Fortunately, they can laugh about it. One even waved his leg in mock anger.

I can report this, though their skilled performance might have suggested otherwise: They’re human and they put their legs on one prosthetic at a time.

Often once an inning.

The two-day, two-game trip to Sulphur was one of their more challenging, facing a team made up of as many ex-Major Leaguers and Olympic softballers as out-of-position civic leaders and NFL offensive linemen.

After a blowout Friday night, the Warriors completed the sweep Saturday by rallying late for a honest 7-5 victory — pushing across two runs with daring BASERUNNING in the top of the seventh for the victory.

These guys can play — most amazingly, there seems to be no handicap big enough to keep them from making every play in the field, whether it was Saul Bosquez’s diving-stop, perfect-throw deep in the hole at third base or Kyle Earl using his only hand for a diving catch in leftfield.

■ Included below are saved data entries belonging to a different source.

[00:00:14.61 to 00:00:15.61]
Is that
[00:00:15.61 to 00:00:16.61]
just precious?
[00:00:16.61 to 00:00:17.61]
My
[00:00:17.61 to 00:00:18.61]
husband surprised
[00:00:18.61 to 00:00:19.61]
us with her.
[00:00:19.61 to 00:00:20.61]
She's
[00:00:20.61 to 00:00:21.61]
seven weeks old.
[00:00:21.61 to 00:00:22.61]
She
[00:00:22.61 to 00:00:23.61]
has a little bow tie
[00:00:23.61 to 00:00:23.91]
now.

Yes, there are prosthetic incidents. It’s not unusual, given the hectic style with which they attack the game, for their store-bought limbs to come off.

The game stops momentarily. The readjust and put them back on.

They deal with it.

But maybe it’s not as easy as they make it look.

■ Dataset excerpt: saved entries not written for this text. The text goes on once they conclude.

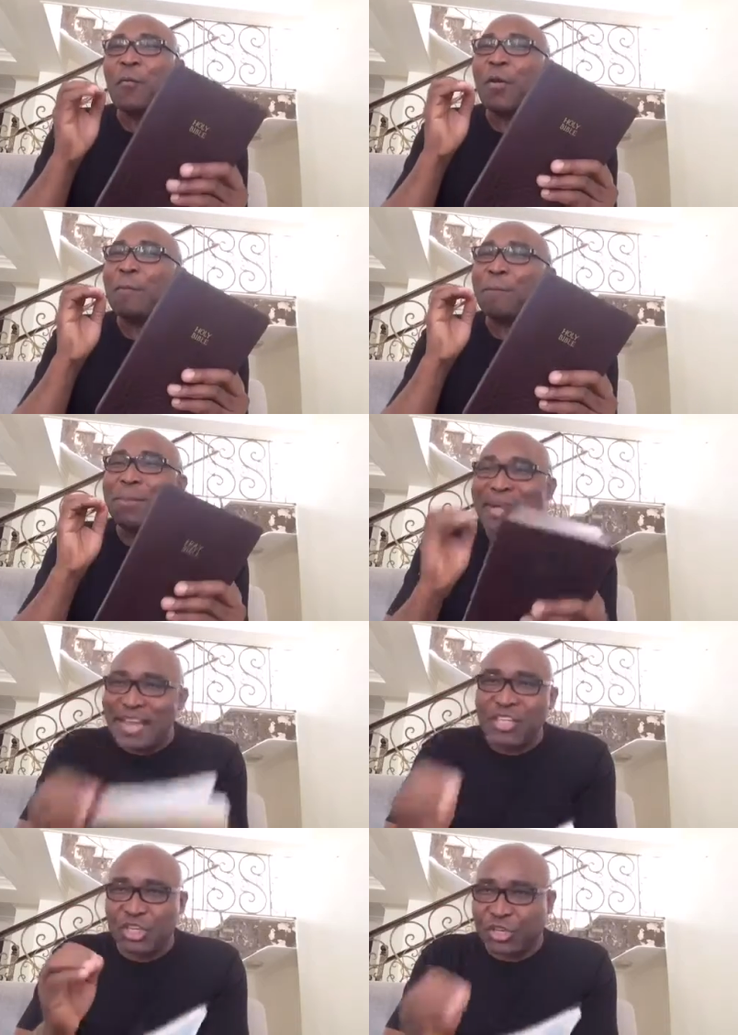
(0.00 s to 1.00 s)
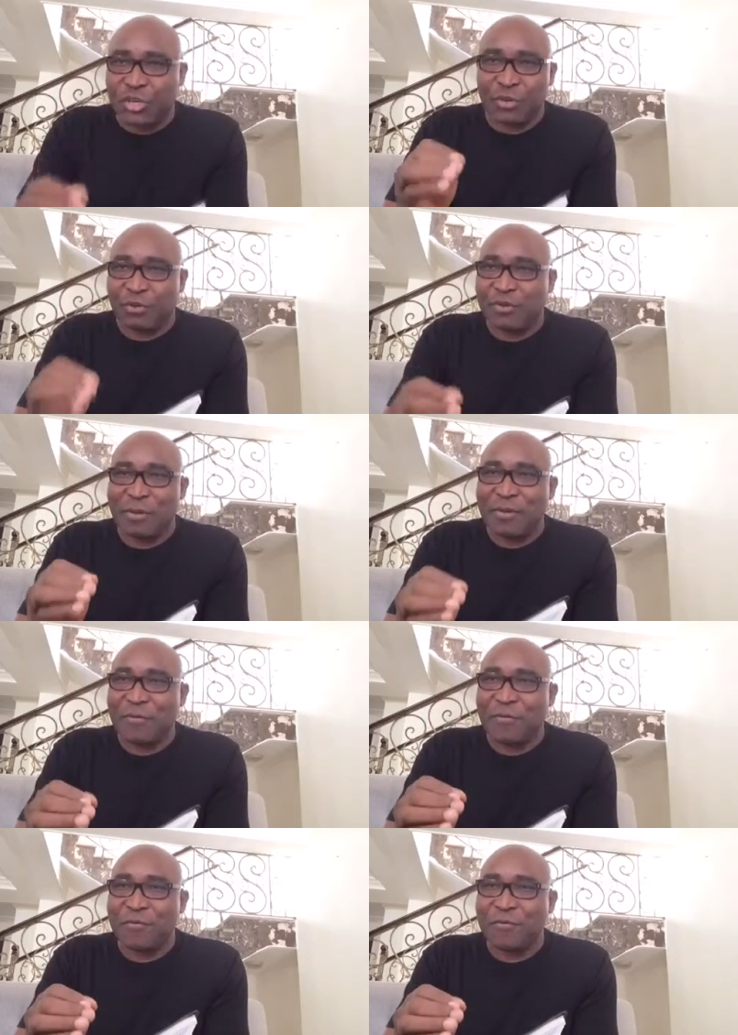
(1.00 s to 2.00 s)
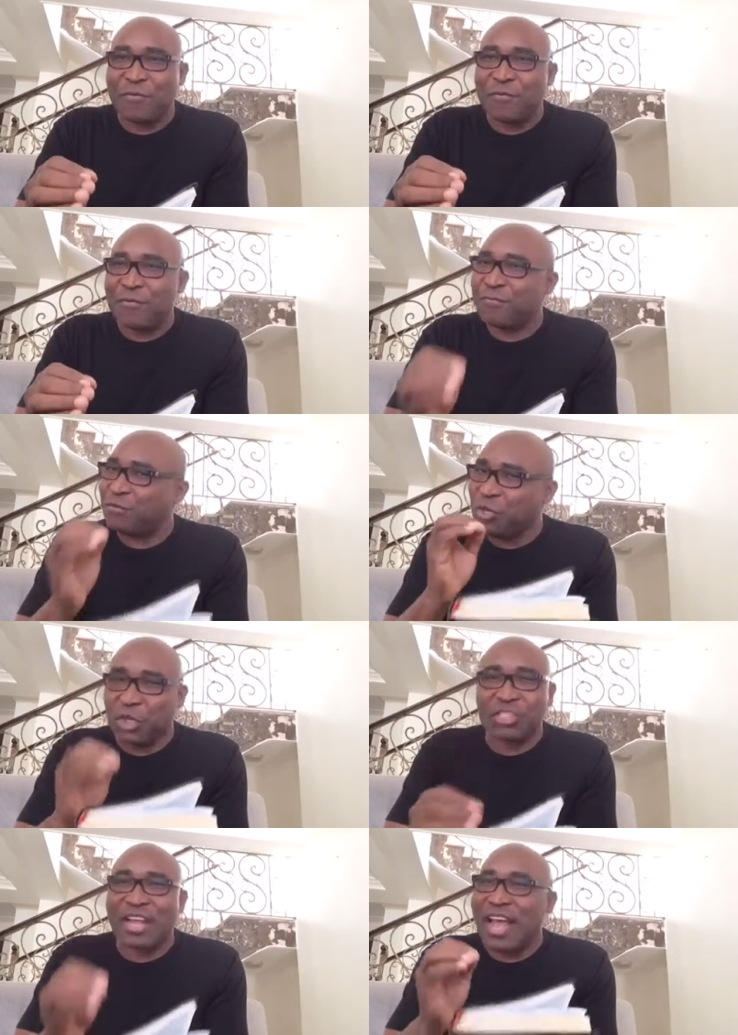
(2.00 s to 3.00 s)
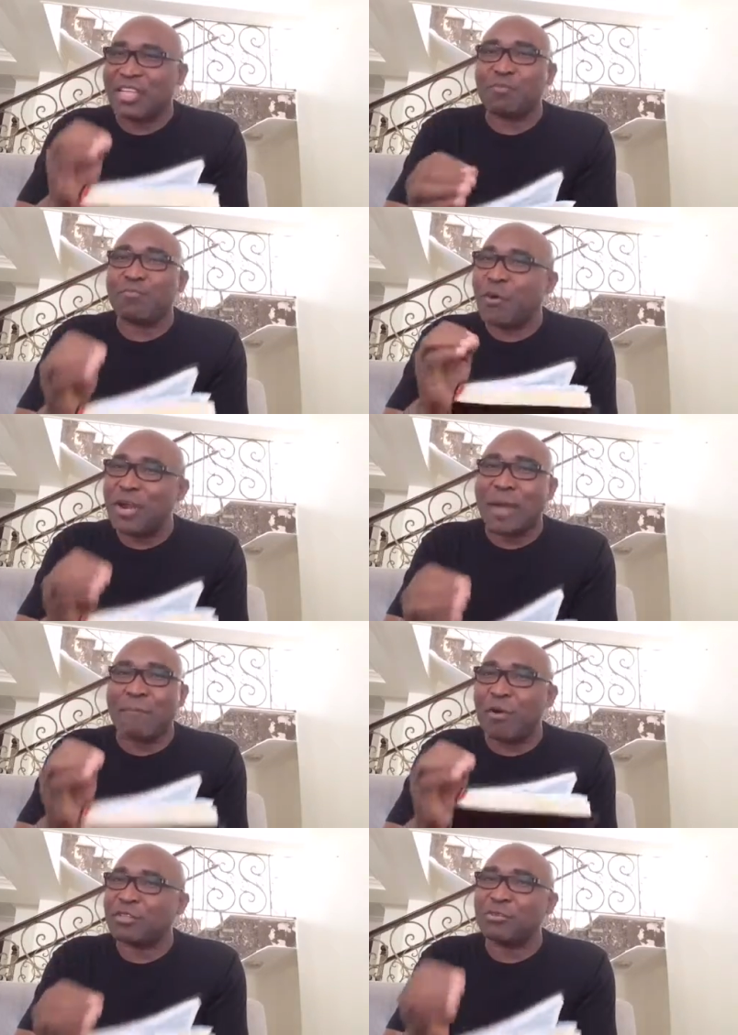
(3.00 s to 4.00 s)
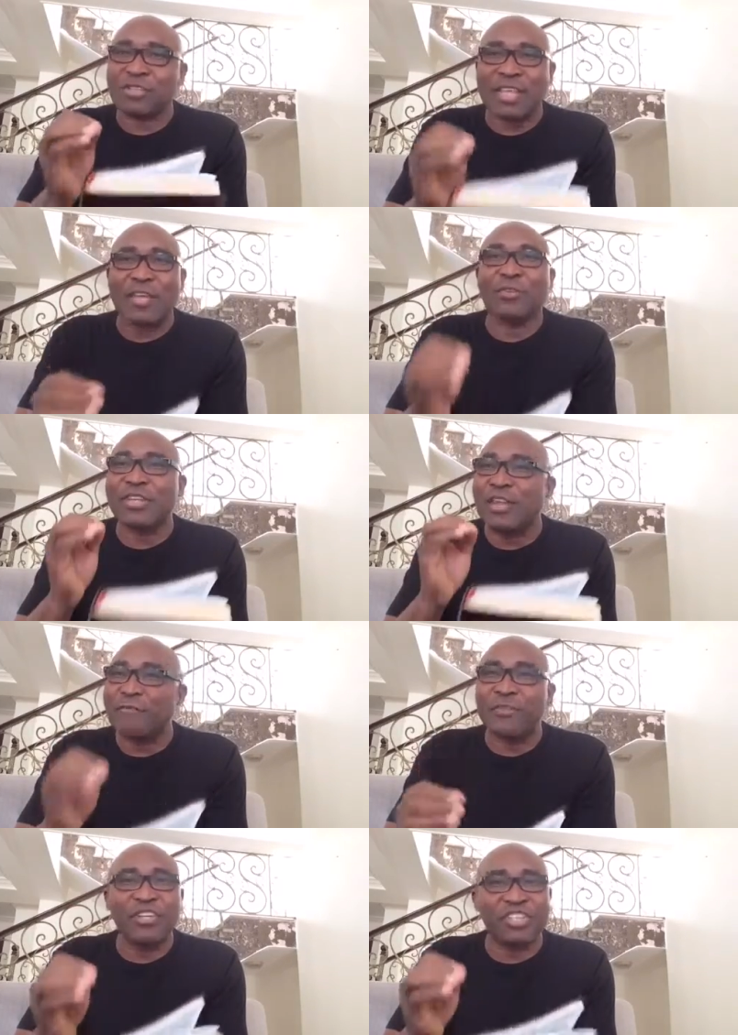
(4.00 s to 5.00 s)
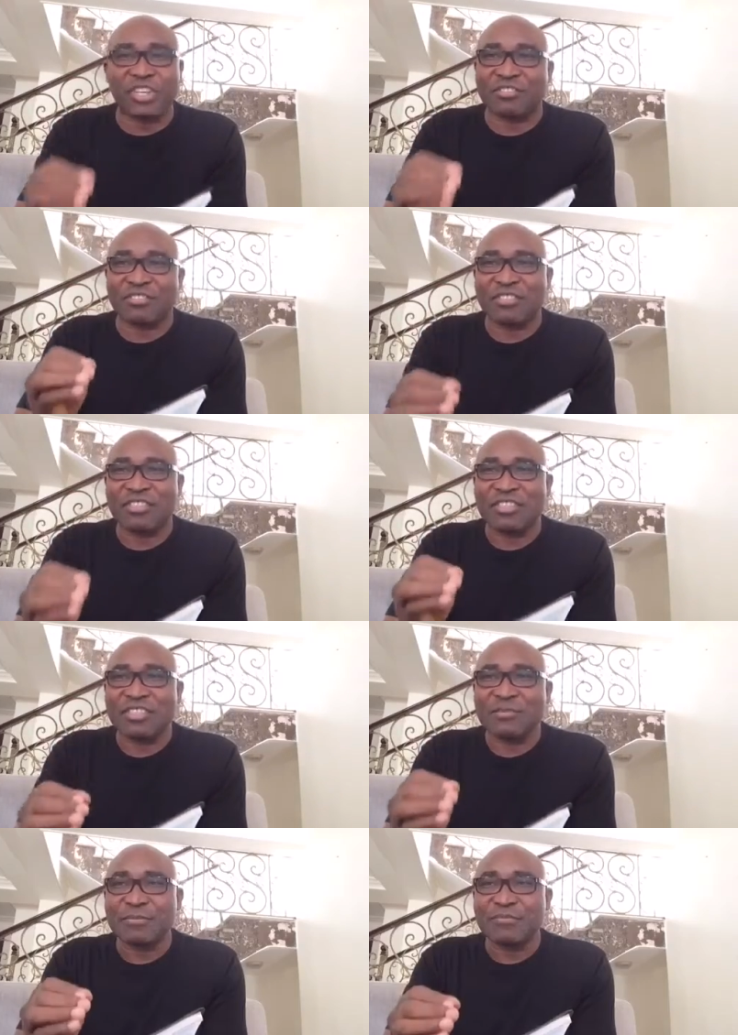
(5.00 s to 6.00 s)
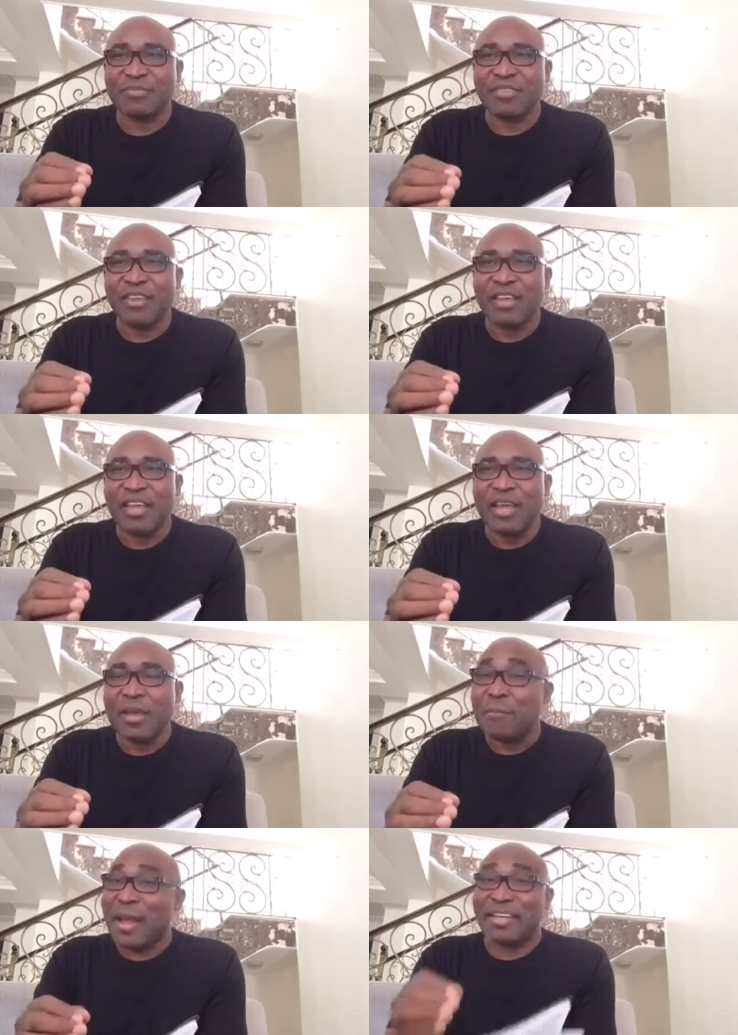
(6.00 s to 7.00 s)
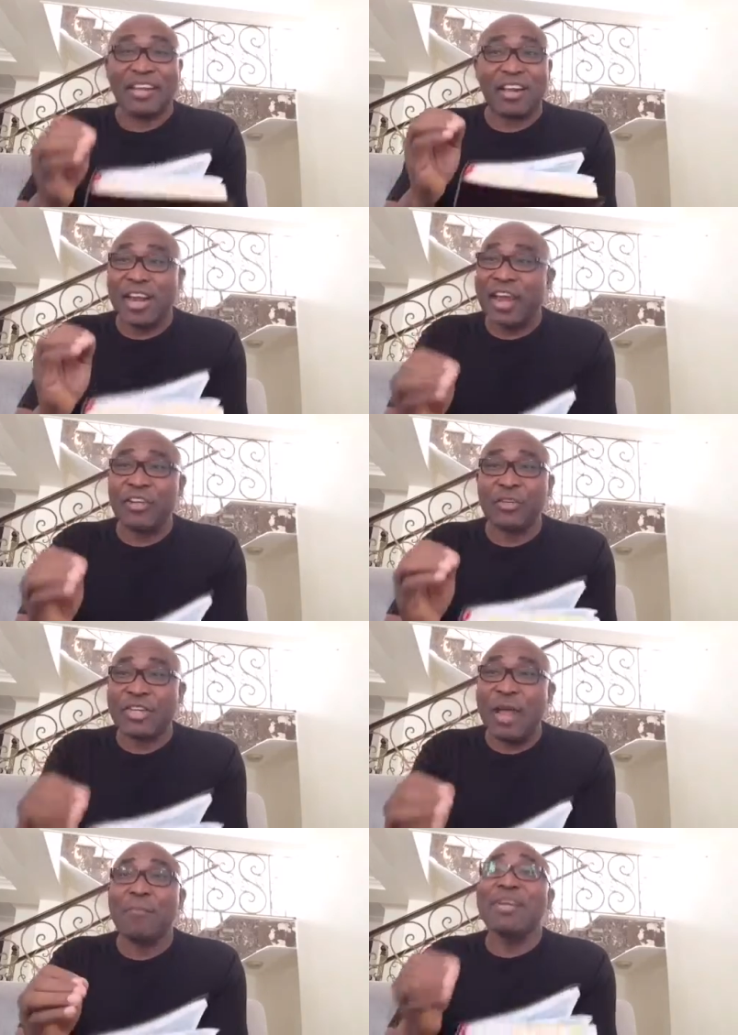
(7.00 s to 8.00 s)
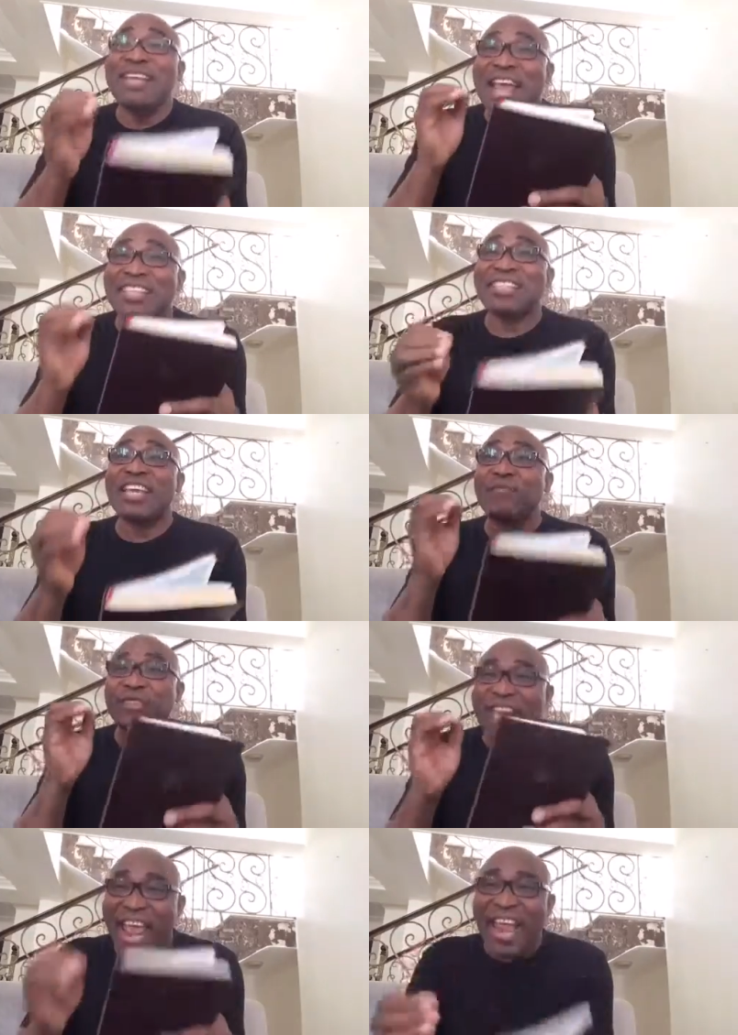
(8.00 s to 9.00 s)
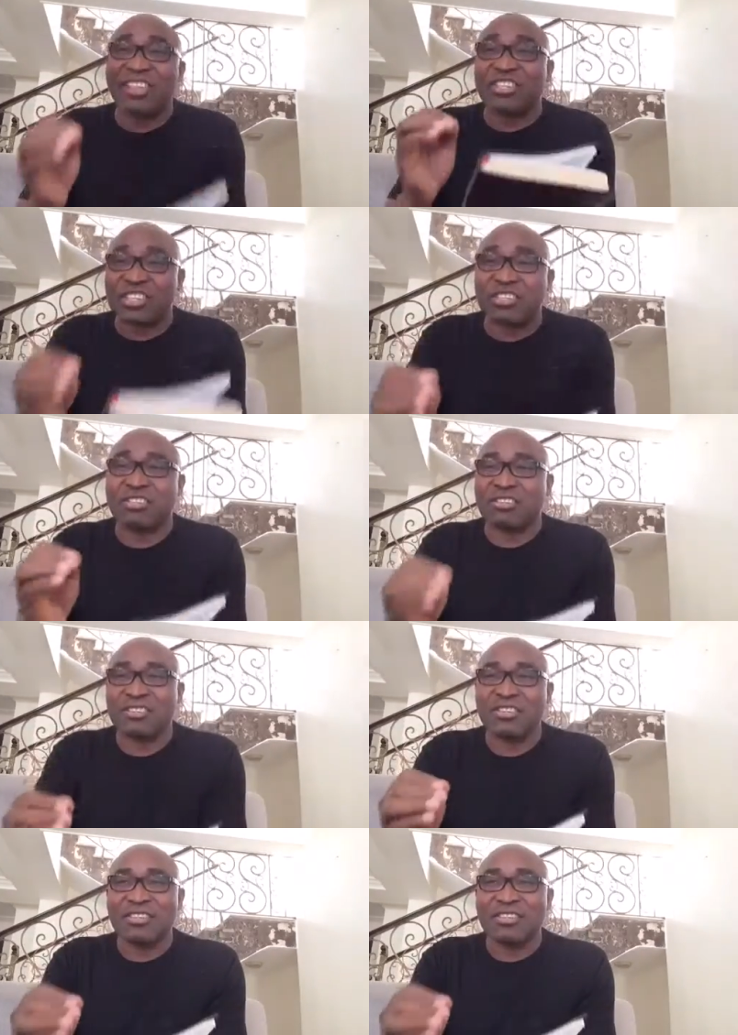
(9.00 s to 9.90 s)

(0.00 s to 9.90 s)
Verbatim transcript: We bless you, just as Paul Apostle said to the Ephesians, by declaring to them, Let's give thanks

Wege, the MVP, also pitched the entire game while dealing with a knot at the end of what’s left of his legs. It was rubbing painfully up against his high-tech replacements.

It’s not unusual in that sensitive area, below which is still missing somewhere in Iraq after an unfortunate encounter with a land mine.

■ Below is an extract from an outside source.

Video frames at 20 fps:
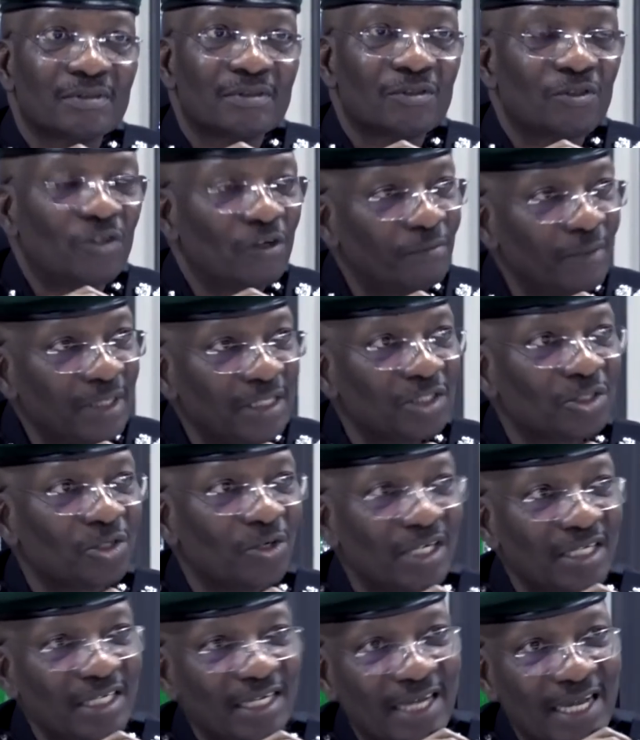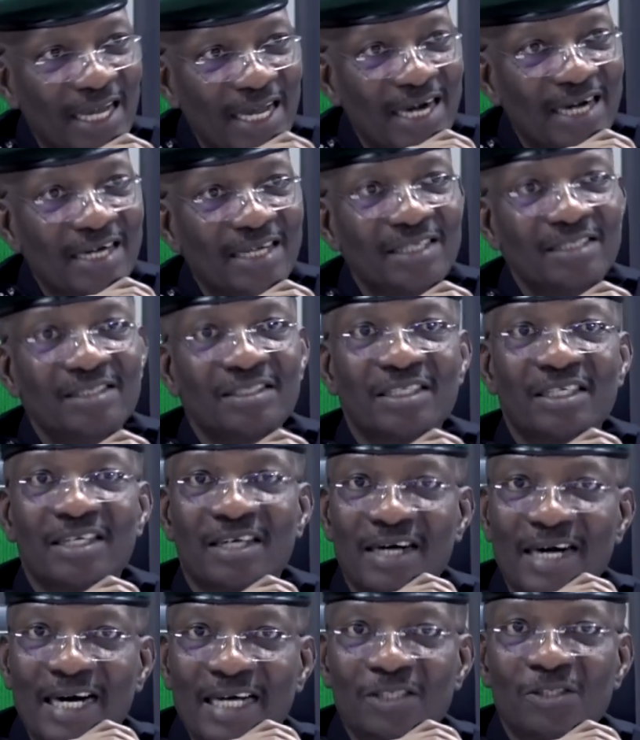Government is already hearing the
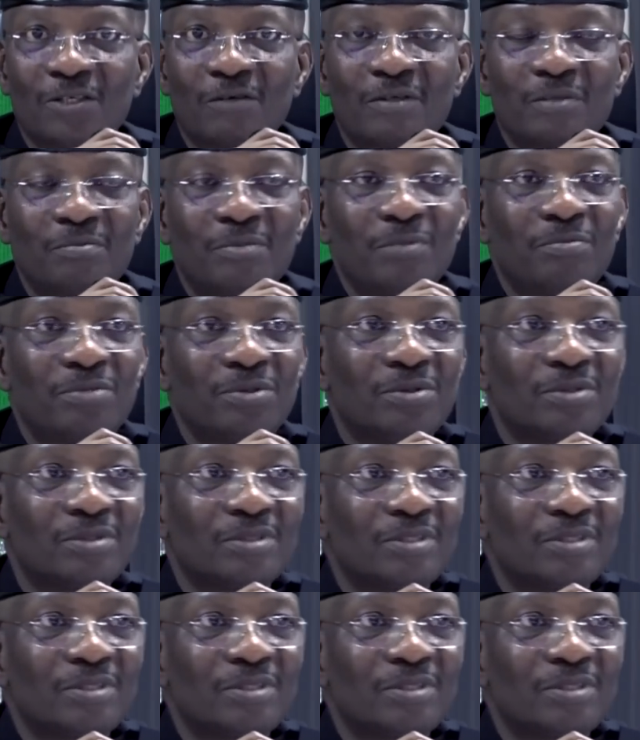cries of the people.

In this case, it was just an ingrown hair that puffed up to golfball size.

Wege pitched through it, ran through it, ignored it to instinctively snag back-to-back screaming line drives hit back up the middle at him.

As did shortstop Matt Kinsey, though his injury was more common to athletics.

He limped off, noticeably wincing, after making a diving-stop, crawl-to-the-bag final out in an inning

"My leg is fine,” Kinsey said between innings. “My hamstring is killing me.”

His hamstring, for the record, is original issue. And he played through it, making the game’s final out on a diving catch of a blooper up the middle.

That’s some amazing handiwork, some heartwarming science.

Watching them run, watching them from the waist up, you’d never know they weren’t wearing their own legs.

Sulphur responded — with heart more than techno-gizmos.

(Well there was at least one major scientific advancement on display at the McMurray Park hospitality room. Leave it to Southwest Louisiana — now birthplace of a breathtaking five-star, gourmet attempt at the common cracklin.)

It should be no surprise by now, but Sulphur did it again.

During an extended fourth-inning stretch, the event’s organizers presented the Wounded Warriors with a check for $202,000, with a few more nickel and dimes still being collected.

And there will be more. Wallets were being emptied in the capacity crowd long after the final out.

What a deal. Apparently you can go to a very entertaining softball game and, if you bring your wallet, ante up to have the public official of your choosing arrested, handcuffed and hauled off to the pokey.

It added up.

“That’s more than all our previous stops combined in the 16 months we’ve been doing this,” Wounded Warrior organizer and coach David Van Sleet said.

In fact, congratulations, Sulphur (well, all of Southwest Louisiana). In one patriotic, uplifting gift-of-giving weekend, you just footed the bill for a season’s worth of the Wounded Warriors’ goodwill tour.

“Yeah,” Van Sleet said. “I looked it up. Last year our season expenses were about $160,000.”

I have a feeling they’ll be back. Once again, Sulphur doesn’t do anything half way.